Citation is an art, not a science. As budding artists, we learn the principles—from color and form to shape and texture. Once we have mastered the basics, we are free to improvise. … Records and artifacts are like all else in the universe: each can be unique in its own way. Therefore, once we have learned the principles of citation, we have both an artistic license and a researcher’s responsibility to adapt those principles to fit materials that do not match any standard model.

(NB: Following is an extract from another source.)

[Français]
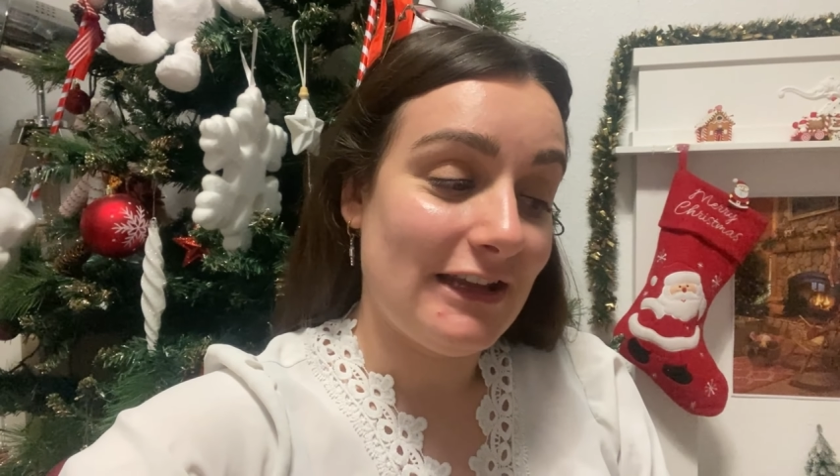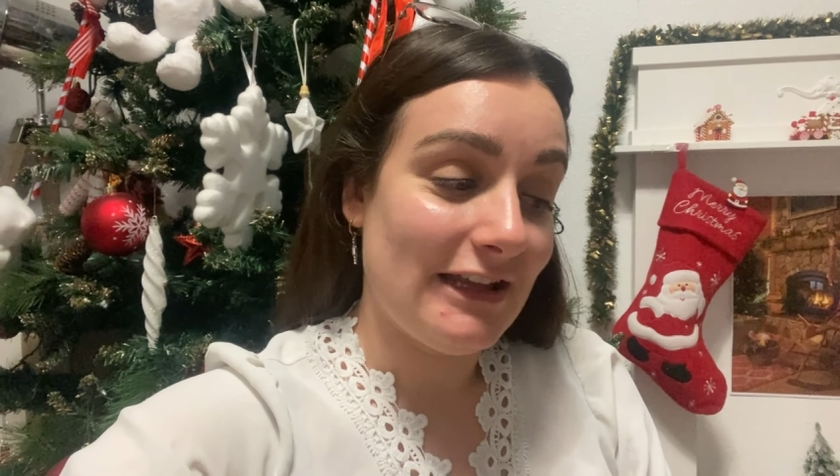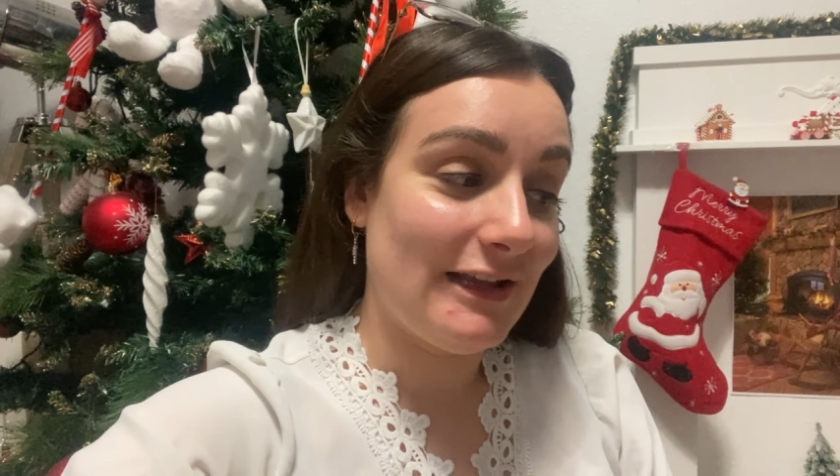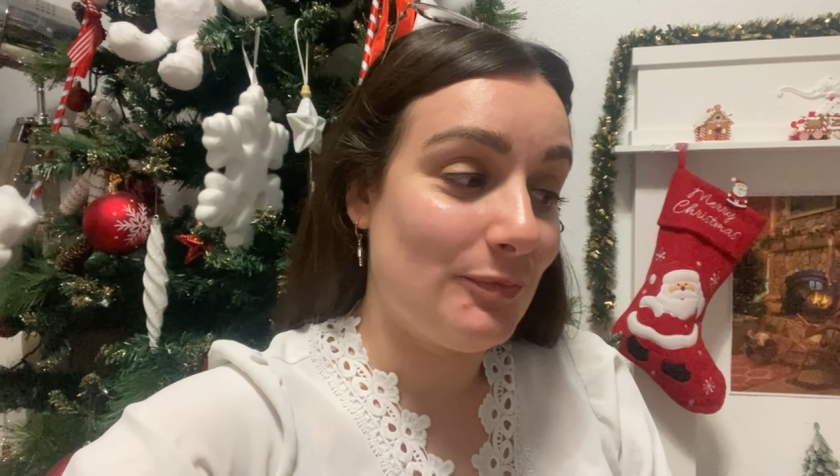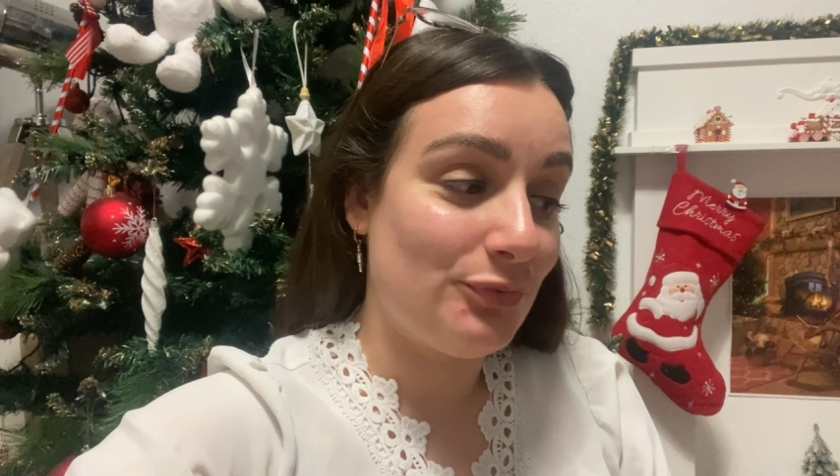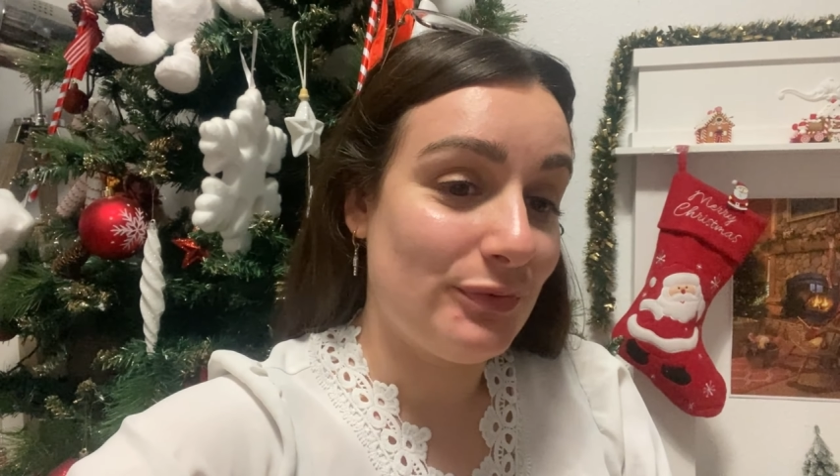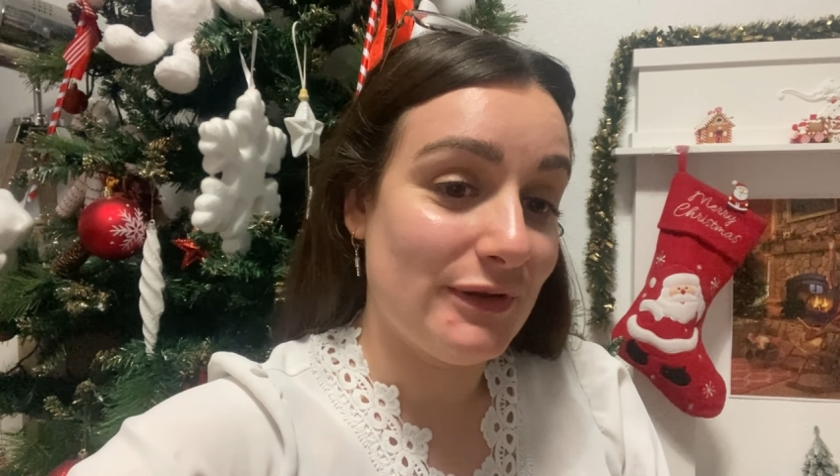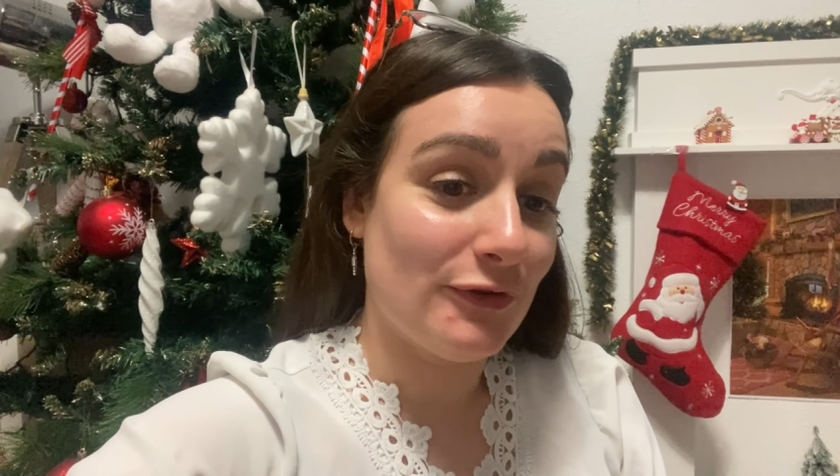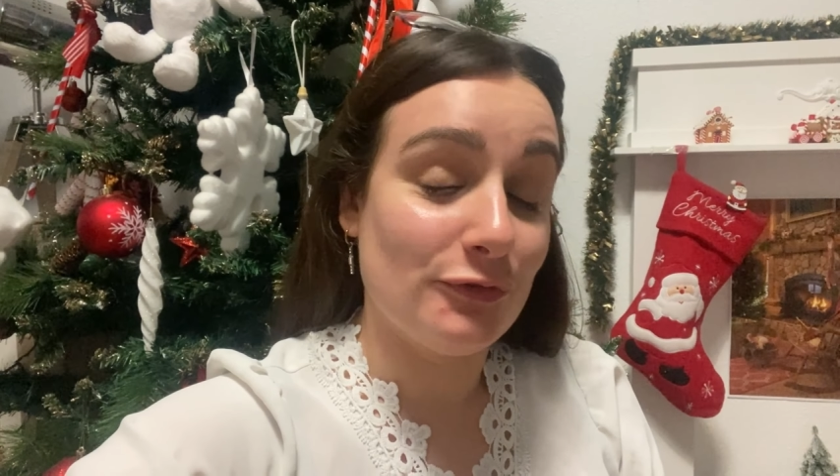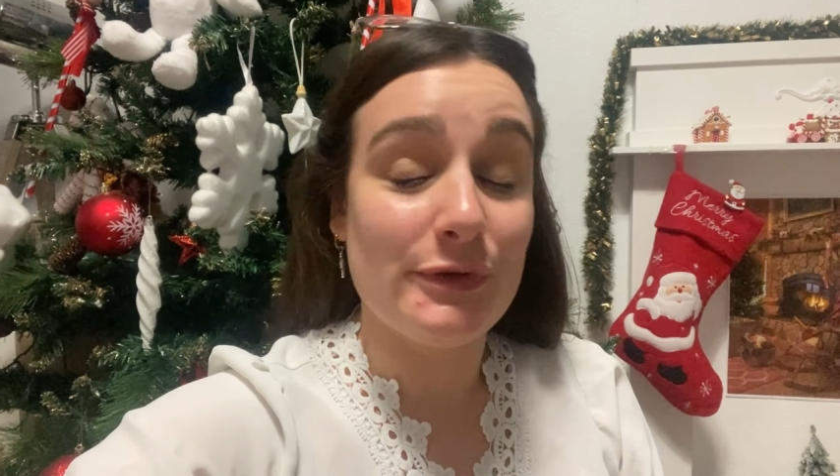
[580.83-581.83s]
Et puis,
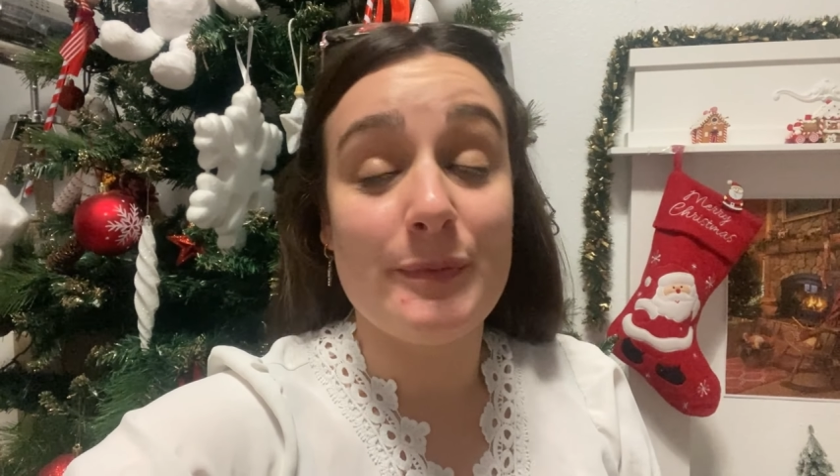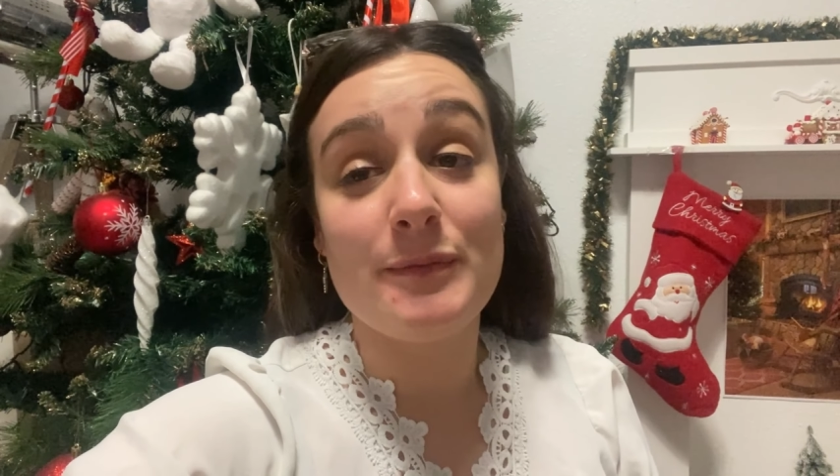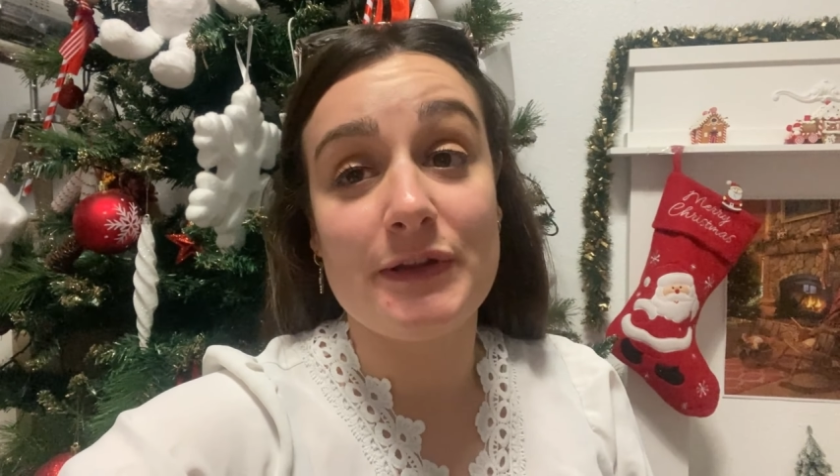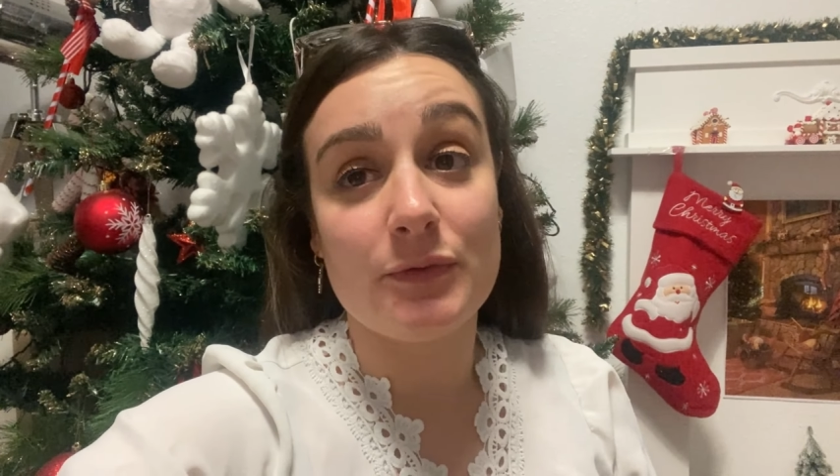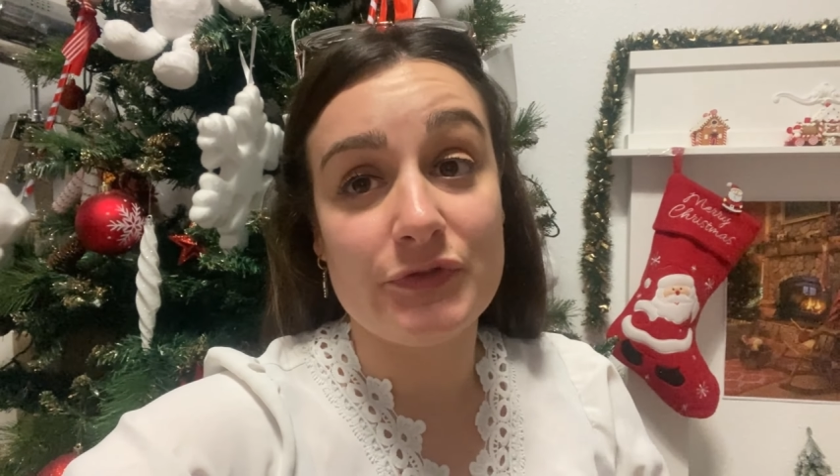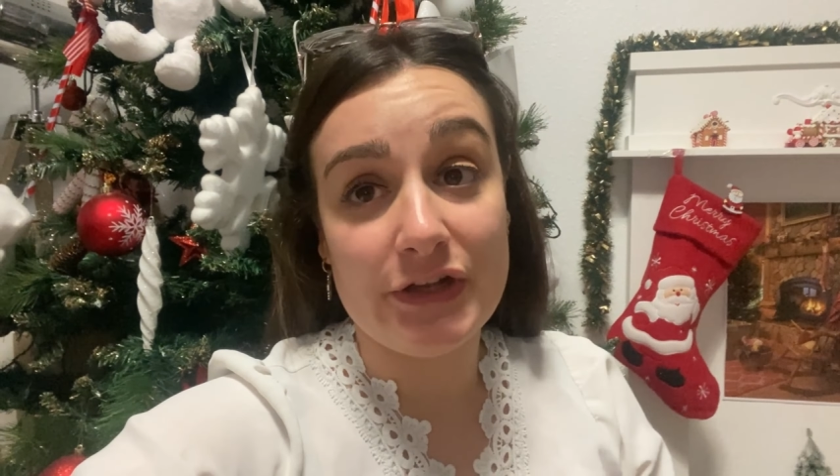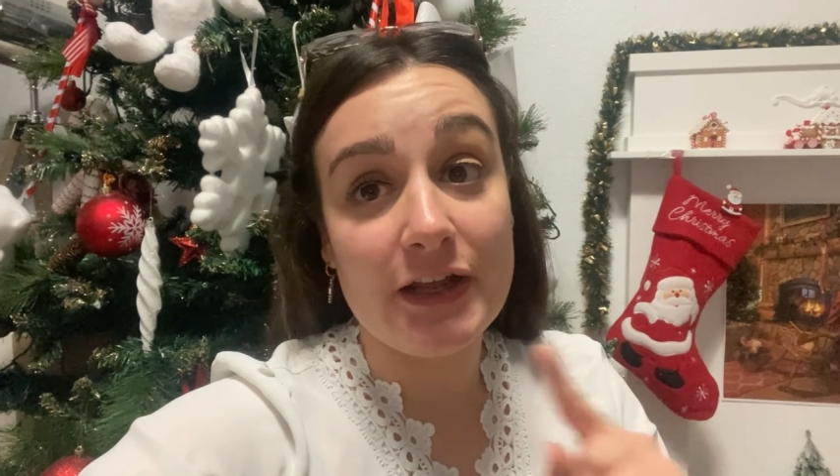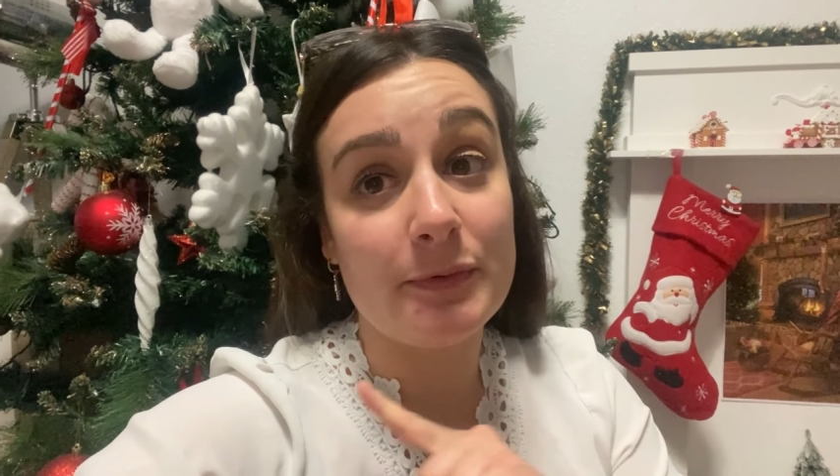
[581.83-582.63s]
euh, n'oubliez pas de mettre un petit like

But first, we do have to take the time to (a) understand what we are using; and (b) learn the basic principles of citation and evidence analysis. That's how we ensure that we use trustworthy sources and that we can relocate them when we need to. That's why EE was created: it provides the basic principles of citation and analysis and it offers a very basic introduction to thousands of different types of source. But, even in 892 pages, it can't give exact models for every type of document (including all the quirks of each), in every archive, every website, and every delivery format.


Submitted byswede_dane2021…on Sun, 03/08/2020 - 18:17

Thank you for your help.  As soon as I can find someone who can teach me how to create an image of what I am looking at in the format you want (jpeg), I can upload.  I cannot find anyone on the web who can tell me how to make a screen grab on a macbook air and change it to a jpeg.

Submitted byEEon Sun, 03/08/2020 - 19:42

Swede_dane2021, here at EE we do not use a Mac or MacBook. However, wikiHow's instructions for a screen grab seem simple: hold down the command key and the shift key at the same time that you type the number 3. That gives you an image in png. Our EE site uses png as well as jpg. Hope this helps.